OCILWANE, South Africa — The view from above is startlingly beautiful: gentle green hills roll for miles, crisscrossed only by the paths of animals tracking through what was once King Shaka Zulu’s private hunting grounds.

This is the Hluhluwe-iMfolozi game reserve — the oldest proclaimed park in Africa, dating to 1895, and one of the most important in the world. Here, the white rhinoceros was saved from extinction in the 1960s. Today the park offers a symbol of hope at a time when South Africa’s rhinos are being slaughtered in record numbers for their horns.

But all around the park, beneath its hills, are valuable coal reserves. Flying over the southern boundary, a swath of sooty black suddenly comes into view. Several large, open-cast coalmines — plus a handful of small-scale operations — surround Hluhluwe-iMfolozi, in astonishing contrast to the wild green of the reserve.

Now there is a new threat: the planned Fuleni Anthracite coal mine, which would border the park and which many fear will cause irreversible damage to this historic reserve, its endangered rhinos and the people who live nearby.

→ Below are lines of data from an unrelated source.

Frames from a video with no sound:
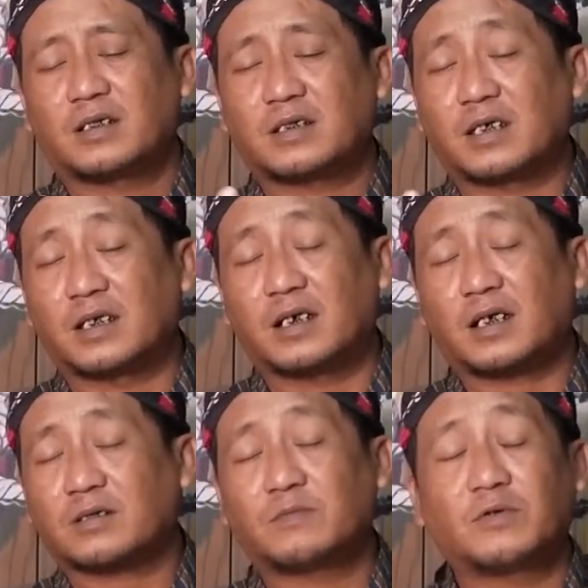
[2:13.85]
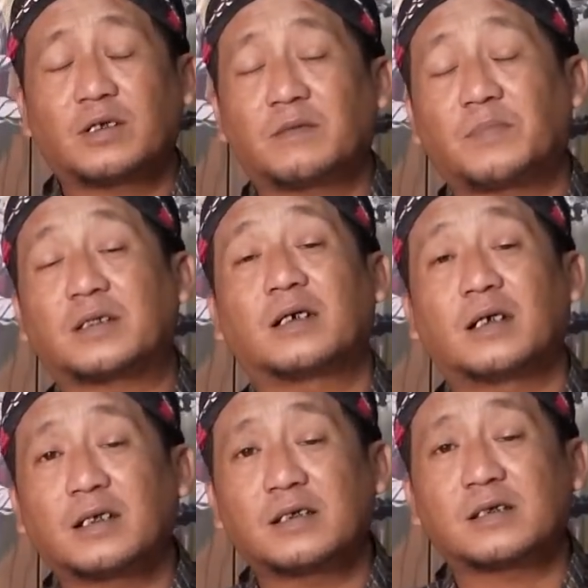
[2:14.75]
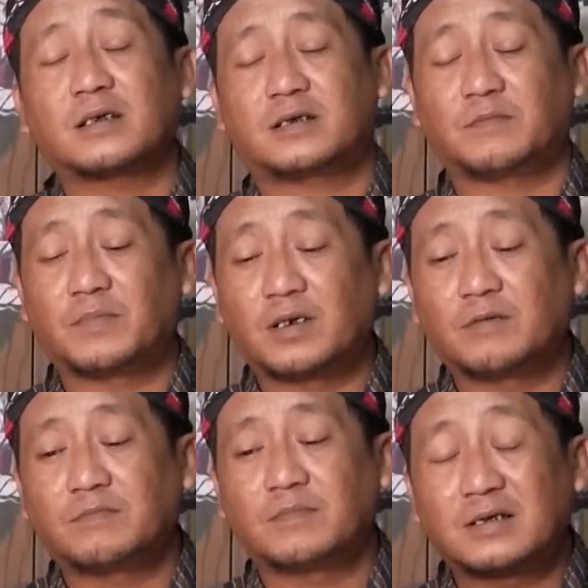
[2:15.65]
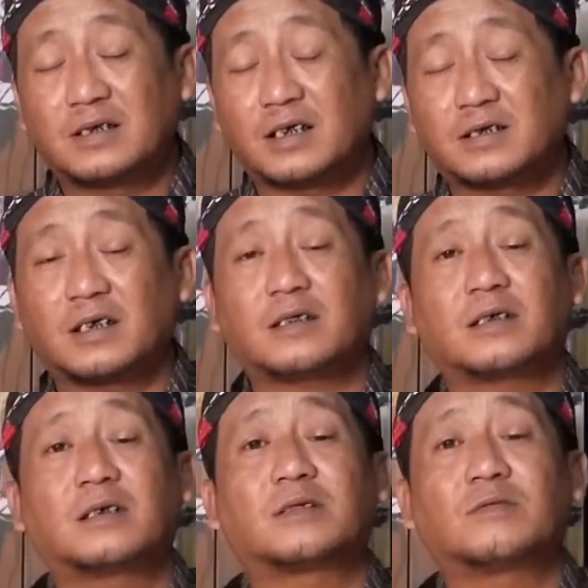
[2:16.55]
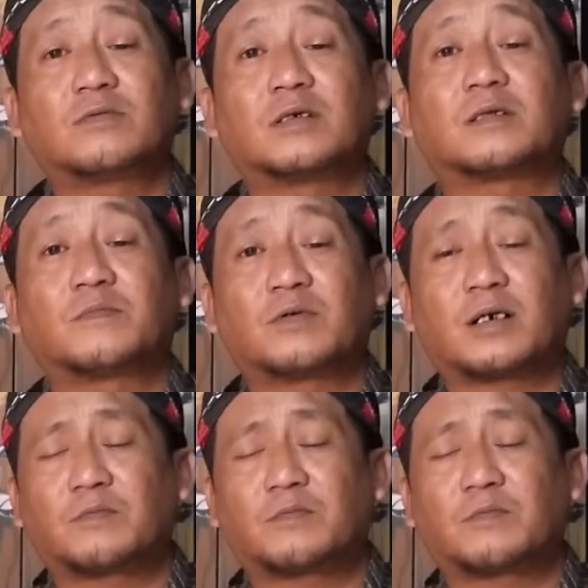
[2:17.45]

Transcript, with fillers: tiga atau mungkin empat hari sebelum jasad itu ditemukan.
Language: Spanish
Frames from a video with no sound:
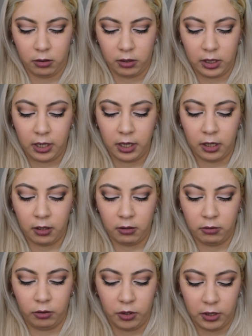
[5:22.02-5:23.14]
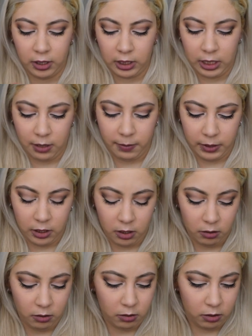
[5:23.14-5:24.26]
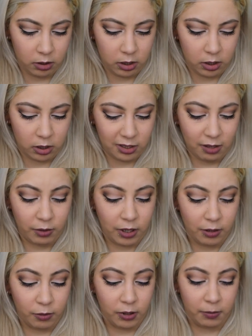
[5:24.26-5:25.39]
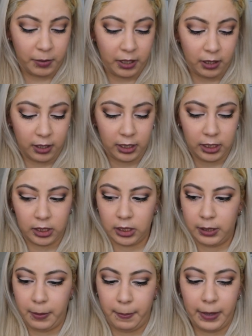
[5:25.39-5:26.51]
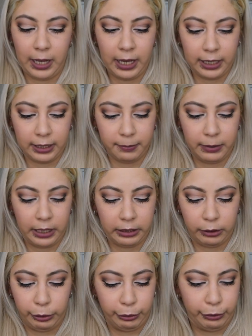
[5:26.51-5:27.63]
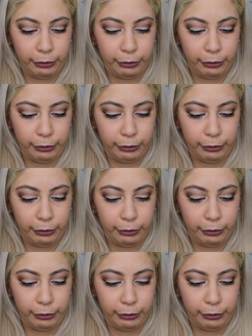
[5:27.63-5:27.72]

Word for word: Si es negro, no sé en qué estaba pensando. So never wear black. Black, black, no,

The application earlier this year for the new 36,000-acre colliery by mining firm Ibutho Coal, has alarmed environmental groups and local communities.

Roger Porter, a conservationist, ecologist and retired member of the provincial parks board that governs Hluhluwe-iMfolozi, said the proposed mine could open a new front for rhino poaching. Already this year, 821 rhinos have been killed in South Africa, approaching the record 1,004 poached in 2013. South Africa is home to nearly all of Africa's white rhinos and many of its black rhinos.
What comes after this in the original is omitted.